Kuau adalah unggas yang tergabung dalam marga Argusianus. Terdapat dua jenis kuau:kuau raja (Argusianus argus) dan kuau bergaris ganda (Argusianus bipunctatus). Keduanya berasal dari Kepulauan Nusantara. Kuau bergaris ganda tidak pernah ditemukan di alam, deskripsinya didasarkan pada sejumlah bulu yang dikirim ke London dan dipertelakan pada tahun 1871. IUCN memasukkannya dalam status punah.
Selain untuk Argusianus, nama kuau juga diberikan pada kuau kerdil Malaya (Polyplectron malacense).

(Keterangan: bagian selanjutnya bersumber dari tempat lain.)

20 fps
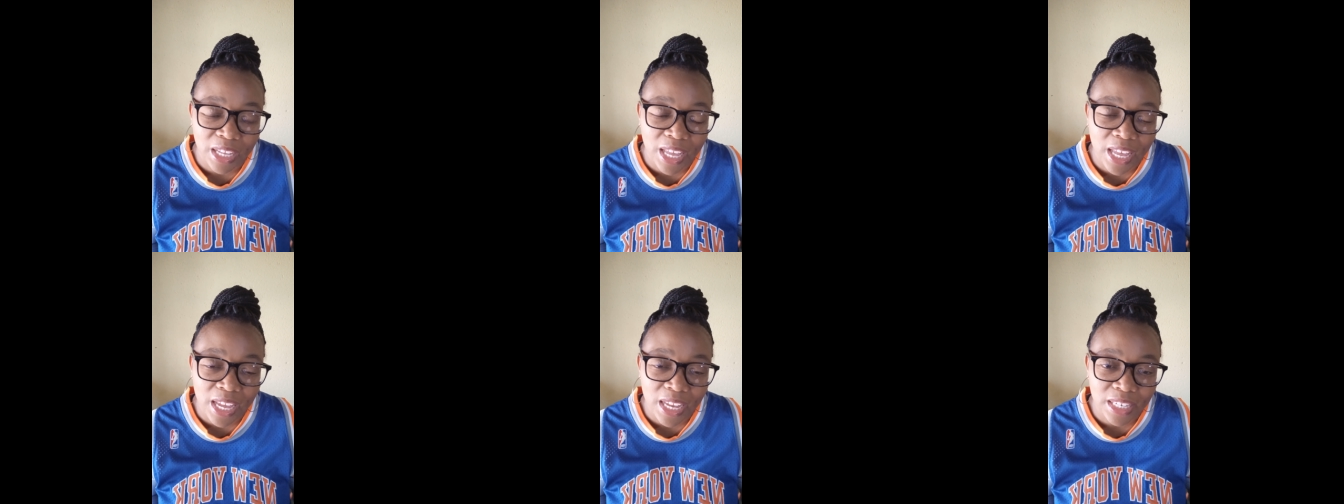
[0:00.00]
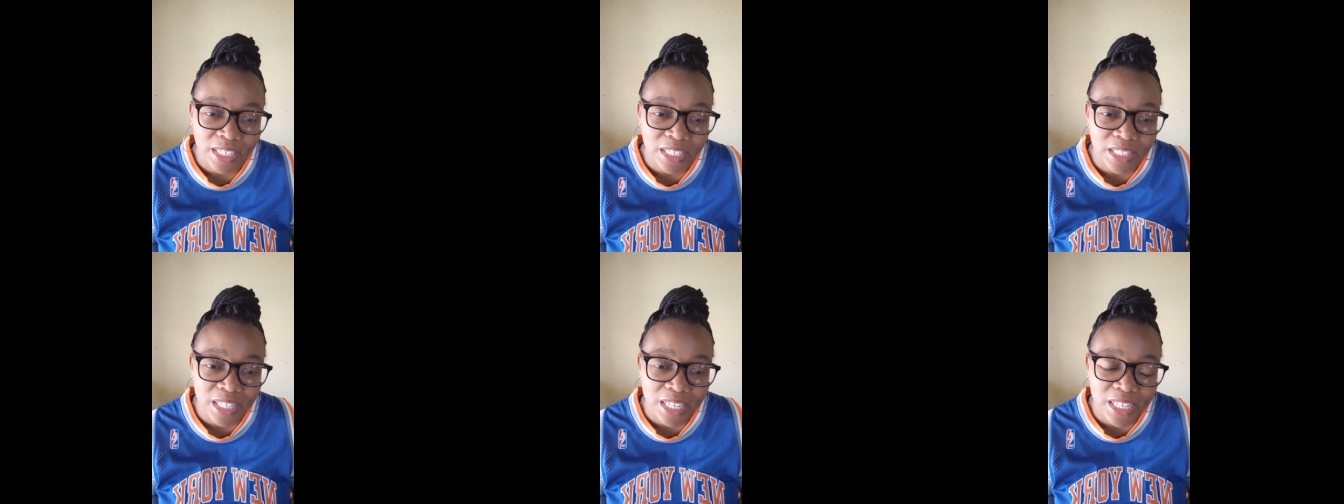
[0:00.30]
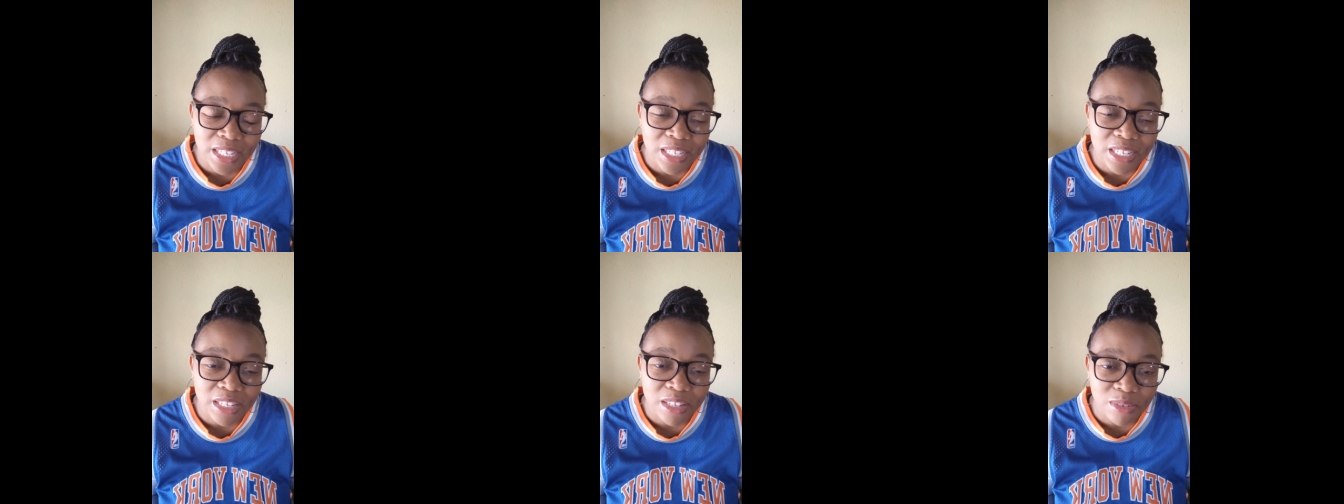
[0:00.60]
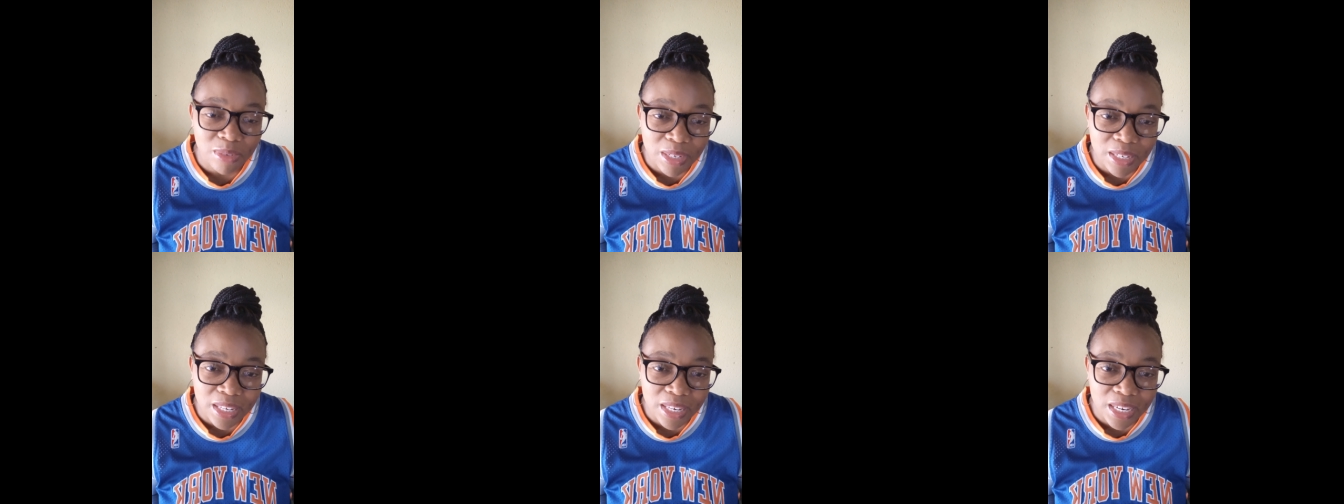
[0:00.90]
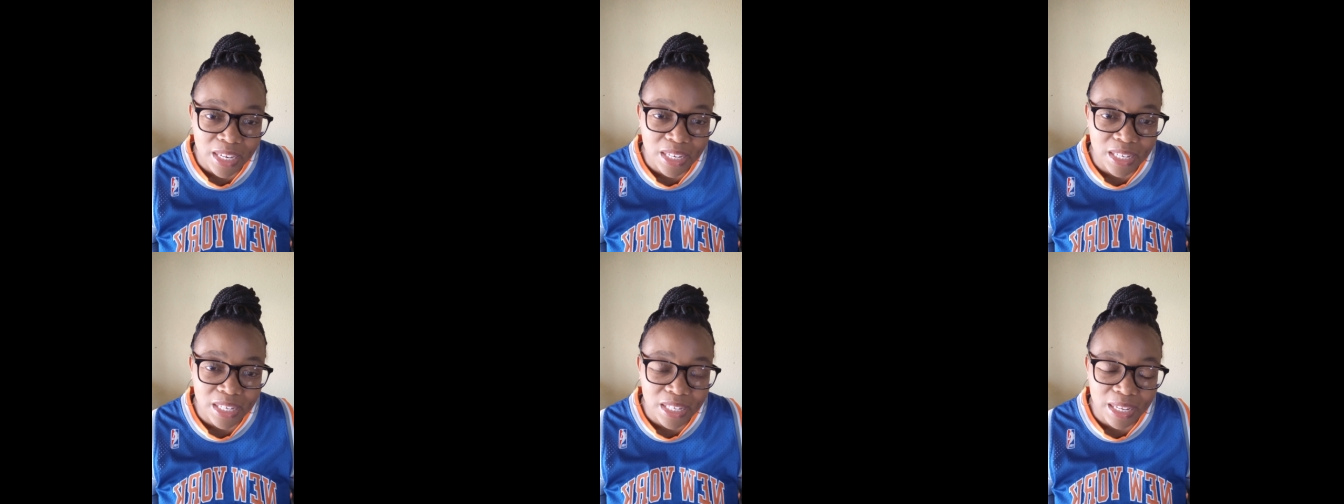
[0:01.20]
and there's a
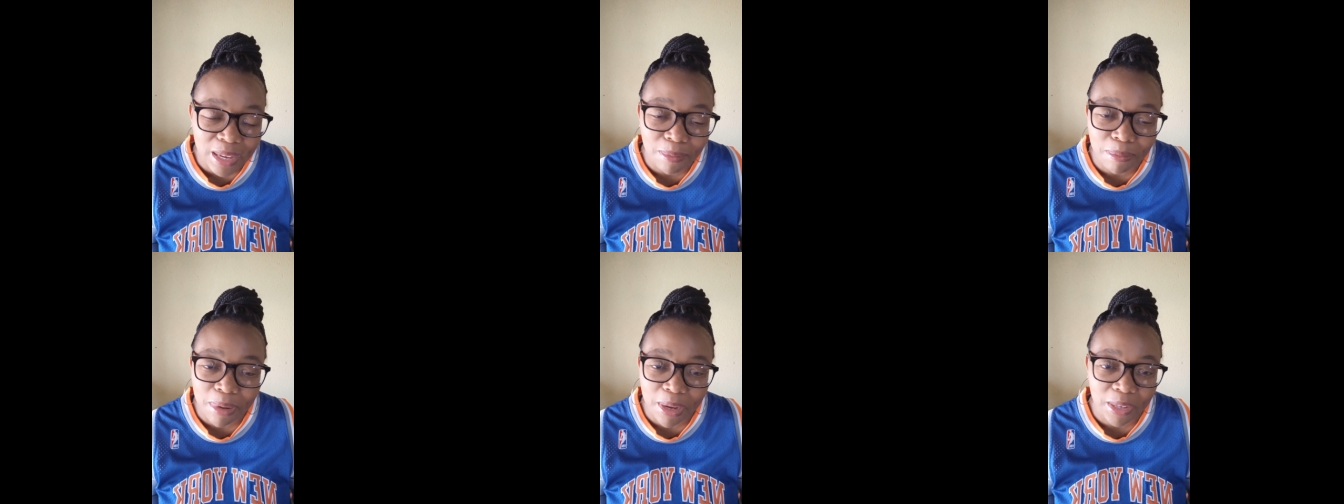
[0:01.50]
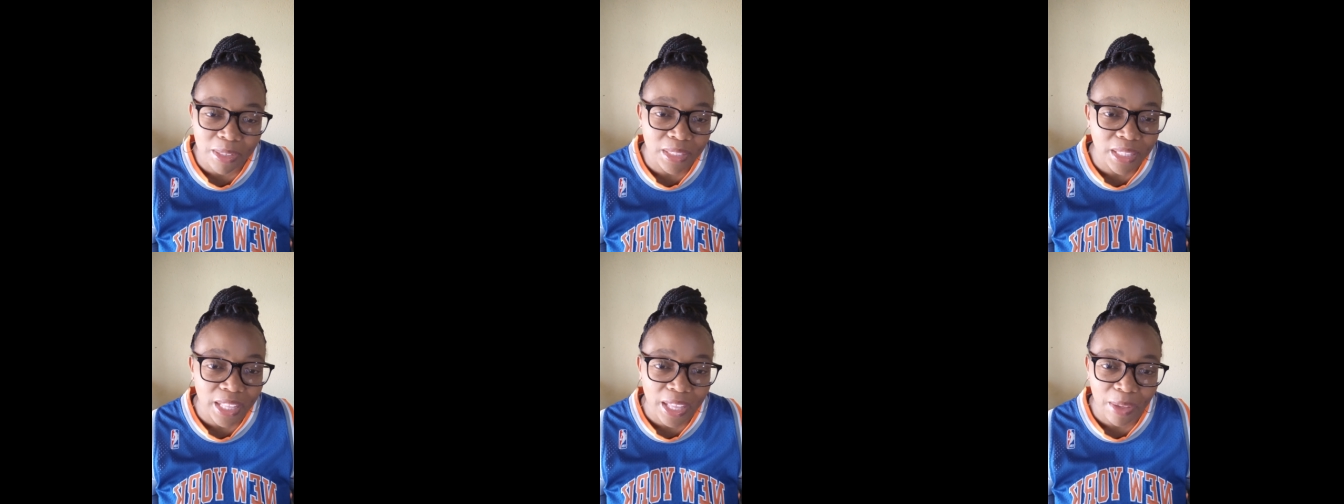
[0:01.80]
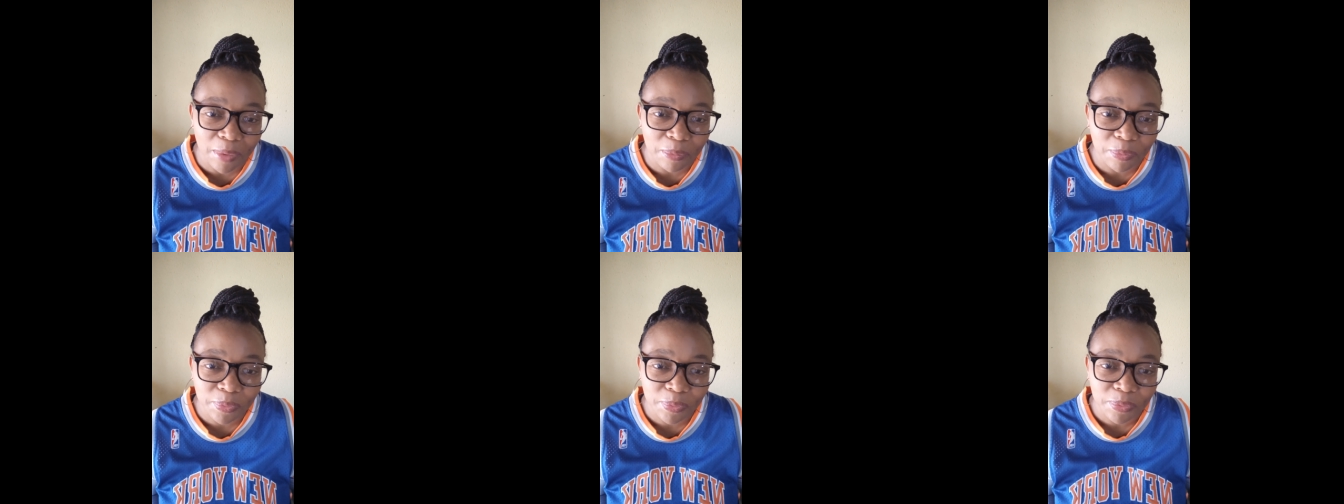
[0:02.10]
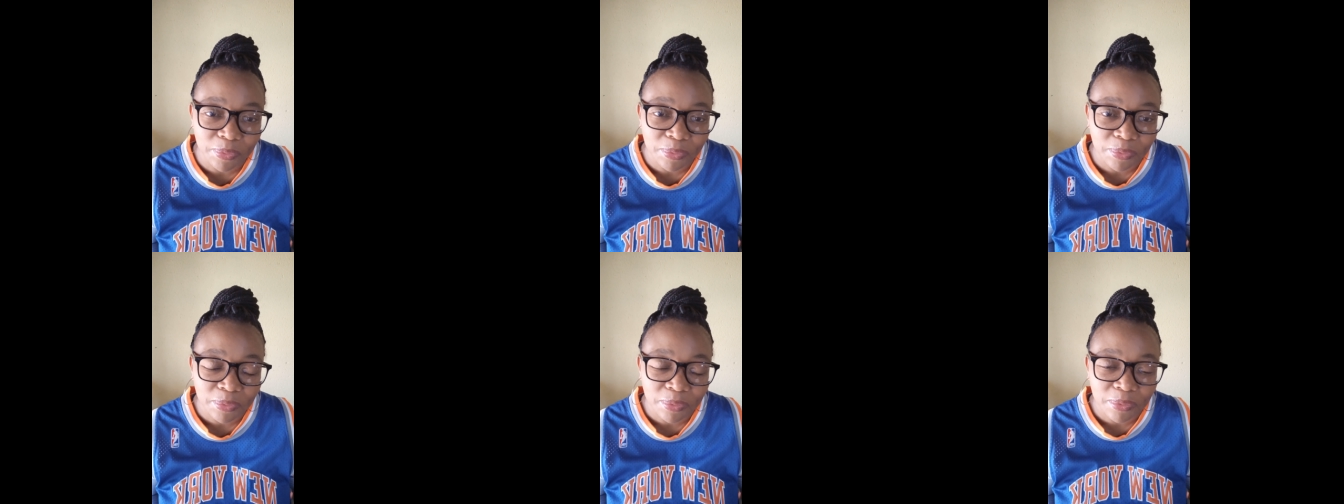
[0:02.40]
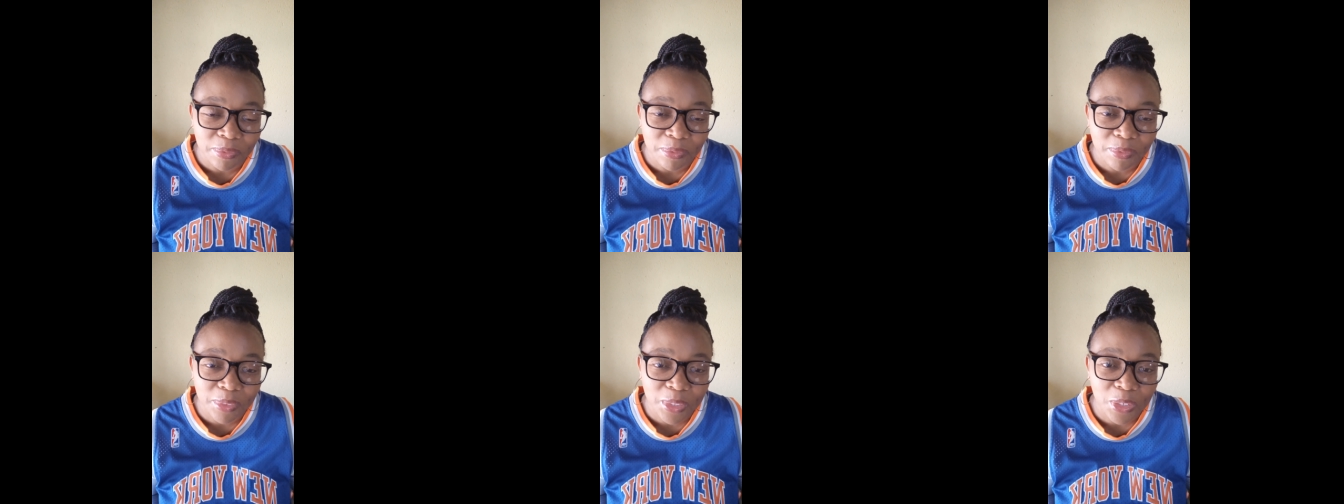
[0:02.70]
sweetness about them.
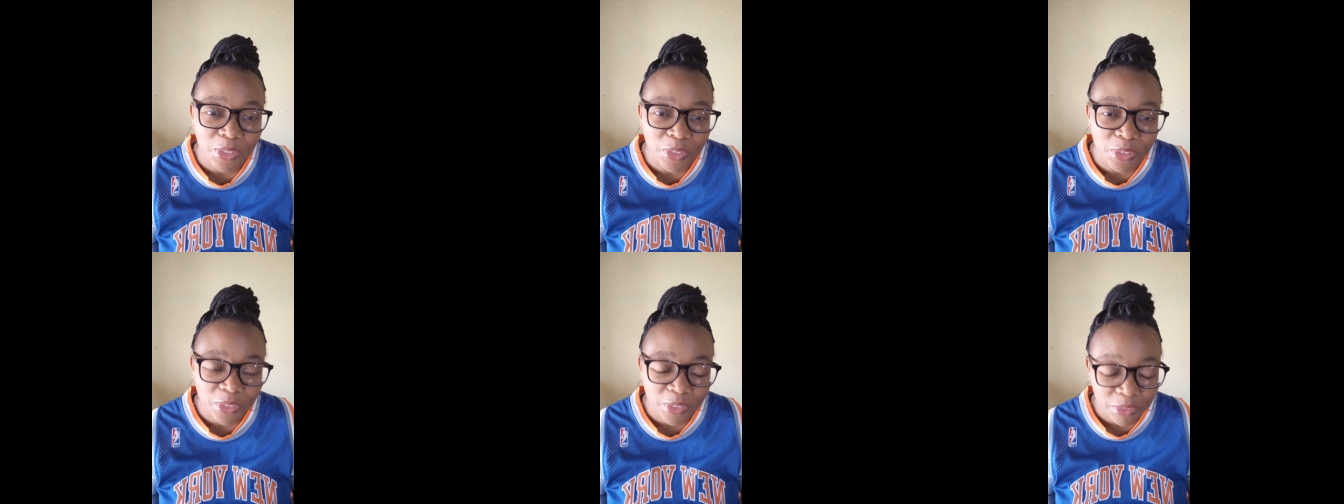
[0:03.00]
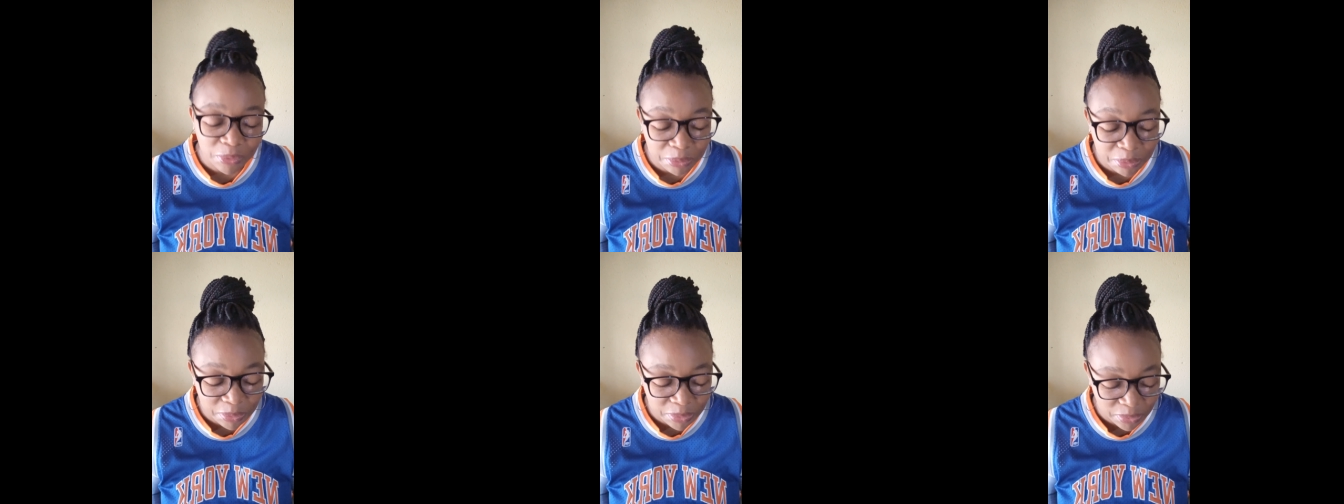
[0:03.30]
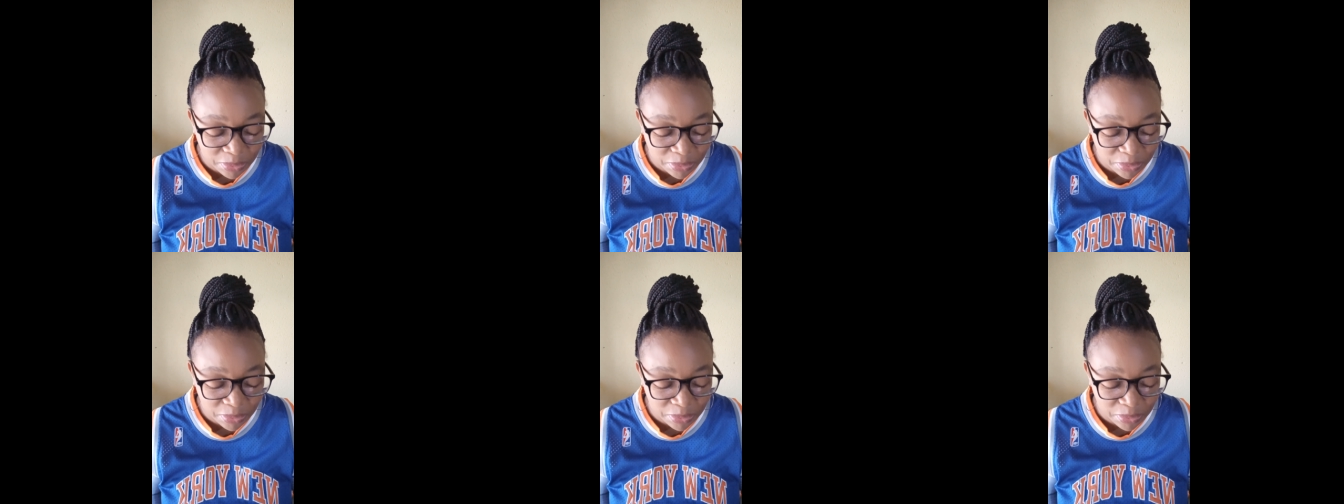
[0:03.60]
You know.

Untuk kuau yang satu ini, statusnya dalam IUCN adalah rentan/VU.

Karakteristik
Burung ini mudah dikenali karena memiliki tubuh yang indah dan spesifik. Tubuh yang jantan lebih besar daripada betina. Beratnya adalah 11,5 kg dan panjangnya adalah 2 meter. Umumnya, berwarna dasar kecoklatan dan dengan bundaran bundaran kecoklatan. Kulit disekitar kepala dan leher kuau jantan berwarna kebiruan. Bagian belakang jambul betina, ditumbuhi jambul yang lembut. Warna kaki kuau betina kemerahan dan tidak mempunyai taji/susuh.Suara burung kuau terdengar hingga lebih dari 1 mil.

Habitat
Burung ini suka hidup di kawasan hutan, mulai dari dataran rendah sampai pada ketinggian sekitar 1300m di atas permukaan laut. Penye­baran burung ini adalah di Sumatera dan Kalimantan. Juga terdapat di Asia Tenggara.Mereka jarang dijumpai di hutan sekunder dan bekas tebangan sampai ketinggian 1.300 meter.

Makanan
Makanannya terdiri dari buah-buahan yang jatuh, biji-bijian, siput, semut dan berbagai jenis serangga. Burung ini juga suka mencari sumber air untuk minum sekitar jam sebelas siang.